When they aren’t working at farmers markets and traveling the world, local chefs Taylor Cook and James Seppi run their own cooking blog called Coseppi Kitchen. This week they are showing us how to cook up some vegetarian spring rolls using one our most popular square end grain chopping blocks. Visit their blog to see the recipe. Make some spring rolls on aboard of your own, they use our 12 x 12 x 2 Square End Grain chopping block.
Veggie Spring Rolls by Coseppi Kitchen
- 6 – 8 spring roll wrappers
- 2 cups shredded cabbage (we prefer Savoy cabbage)

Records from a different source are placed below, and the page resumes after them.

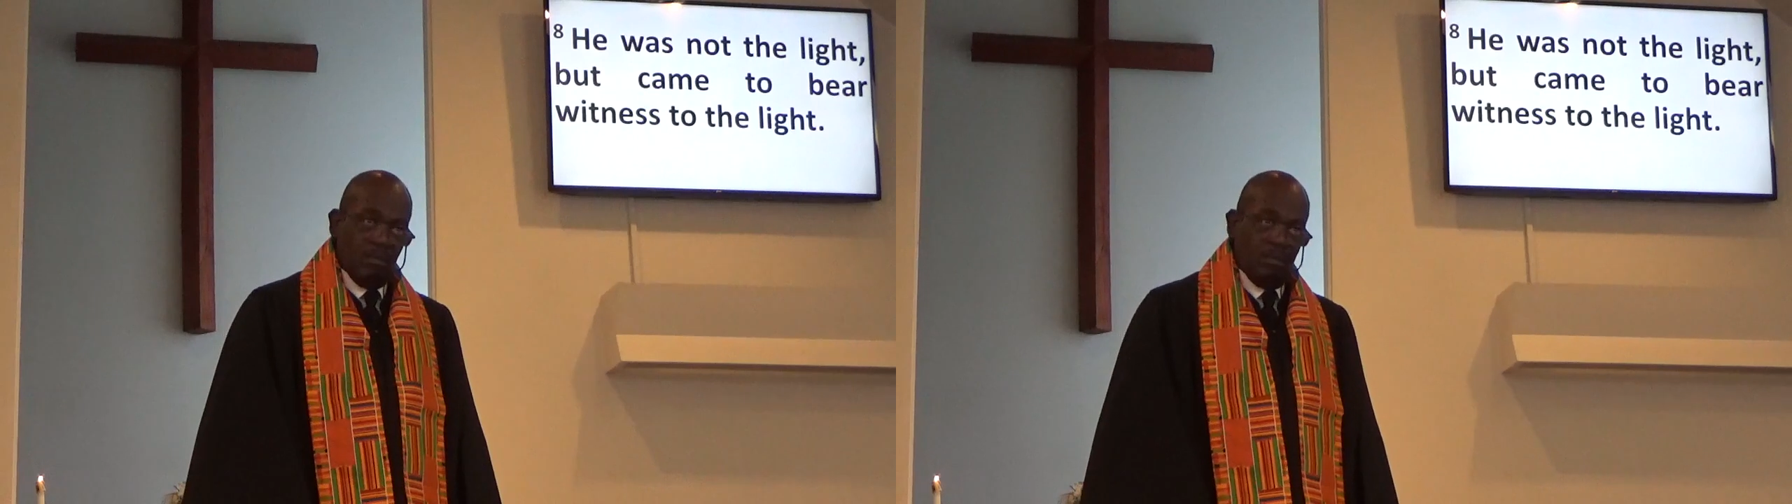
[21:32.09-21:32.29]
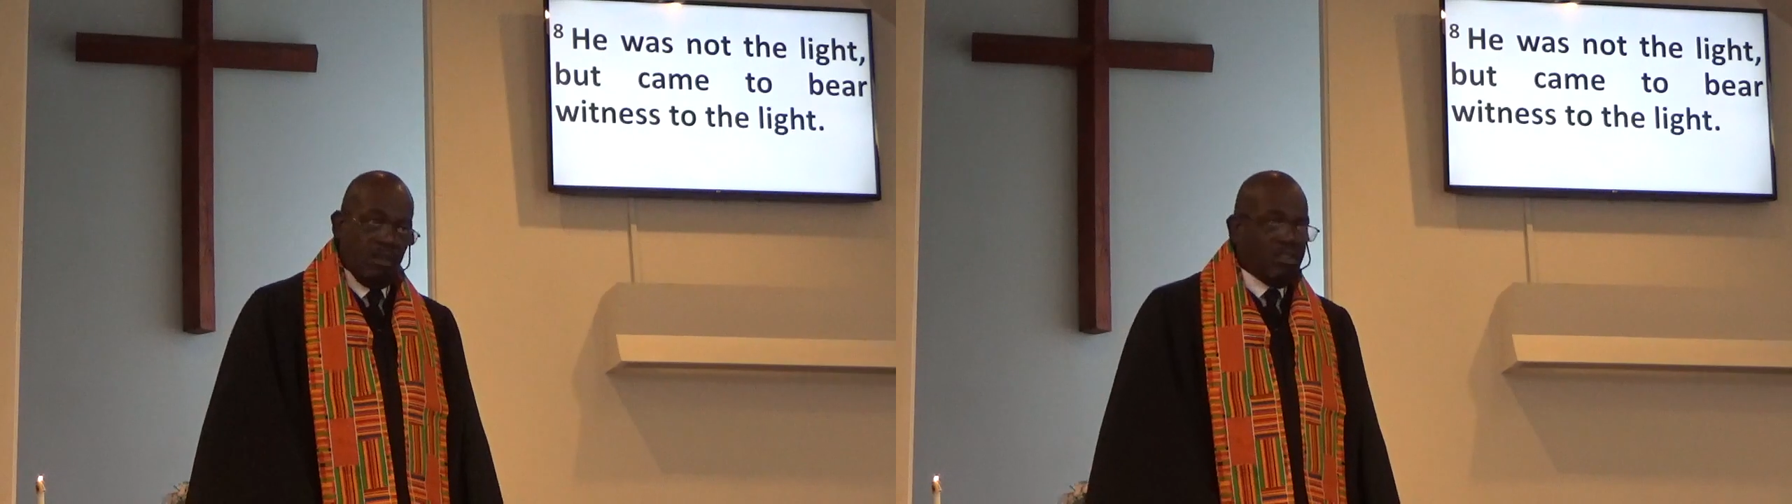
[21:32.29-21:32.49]

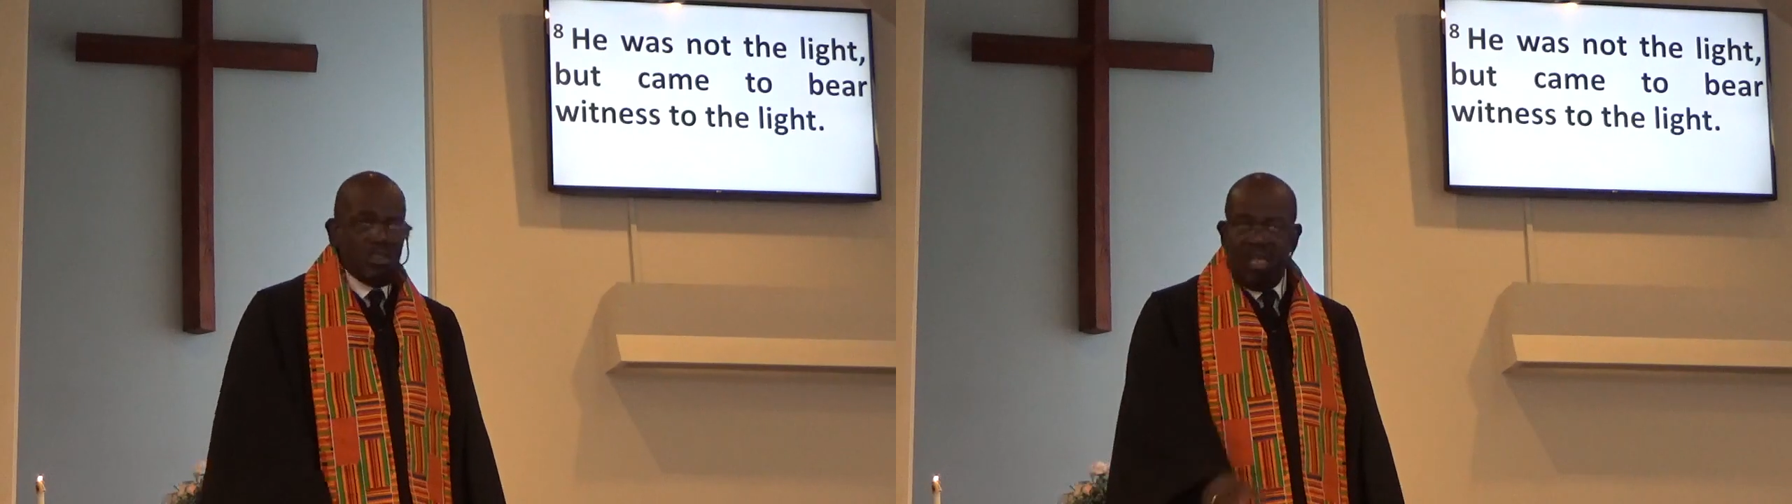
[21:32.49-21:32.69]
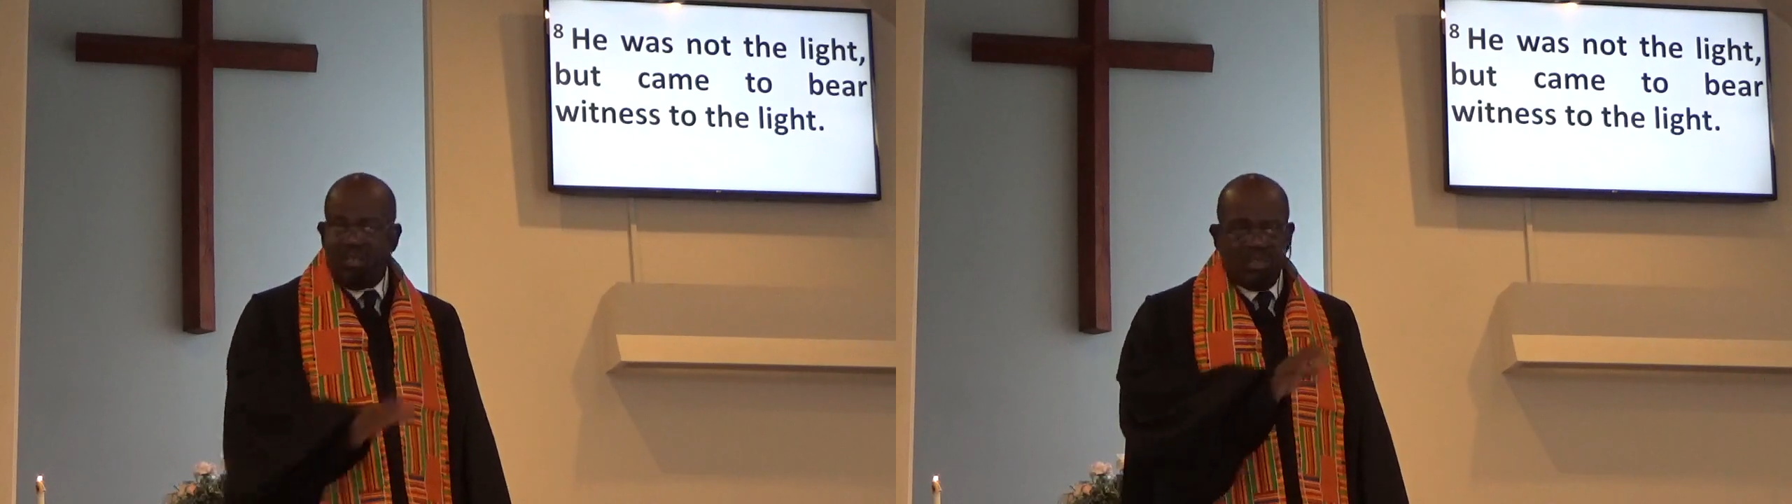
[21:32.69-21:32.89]
This
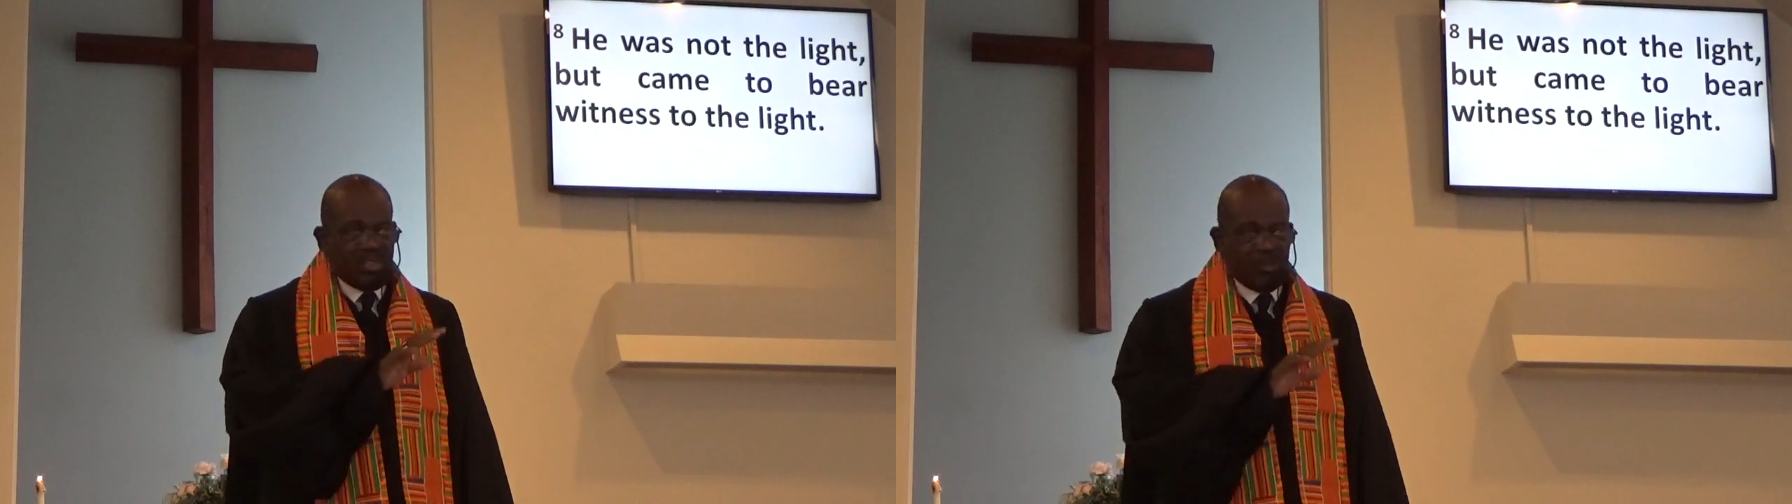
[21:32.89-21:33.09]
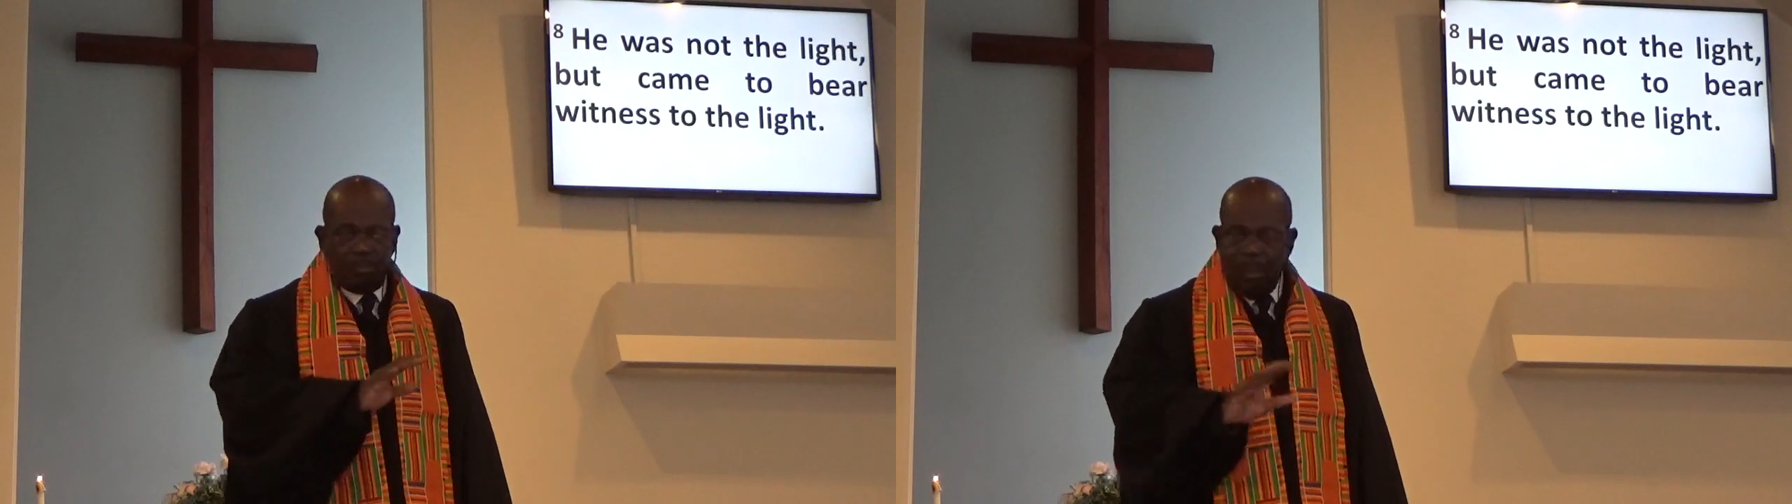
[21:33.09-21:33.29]
is how
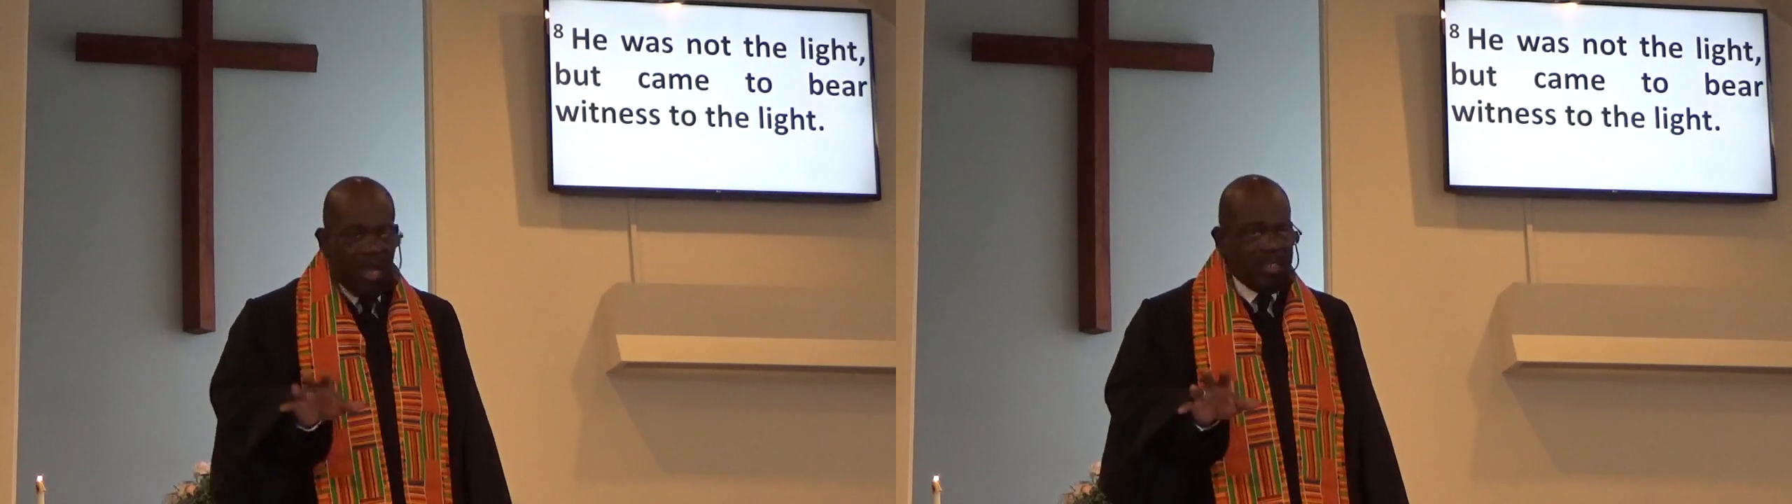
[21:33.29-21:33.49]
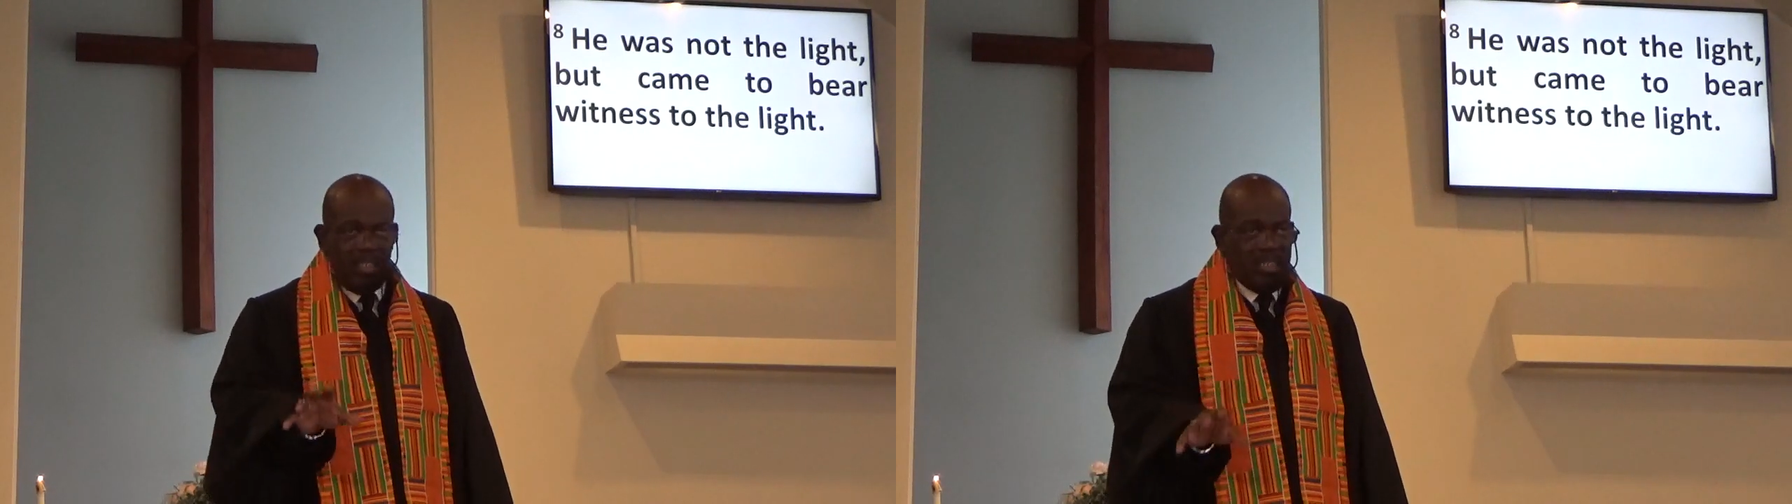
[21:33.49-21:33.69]

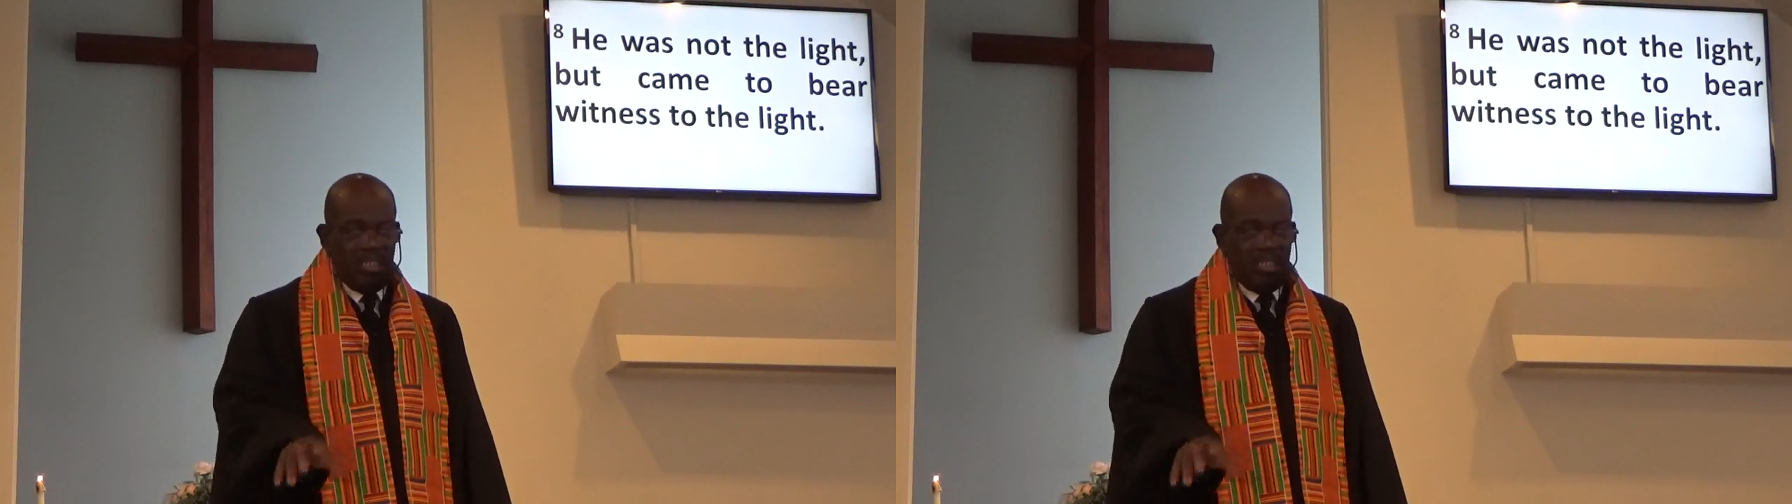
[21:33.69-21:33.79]
despondent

- 2 medium carrots, shredded
- 1 large cucumber, shredded or cut into matchsticks
- 4 ounces firm tofu
- 1 large avocado, peeled, cut in half, and thinly sliced
- Fresh cilantro
- Fresh mint
- Peanut Dipping Sauce to accompany
- Submerge a spring roll wrapper in warm water until it is pliable, about 20 seconds.
- Lay the wrapper on a flat surface, then layer cabbage, carrots, cucumber, tofu, avocado, cilantro leaves, and a few small pieces of mint along the center of the wrapper. Sprinkle on a little salt if desired.
- Now roll it all up – Start by folding one side of the wrapper over the filling, fold the short edges over, and finally, fold the last side over the top of the whole roll (see photo for visuals on this process). This will probably take some trial and error, so don’t give up!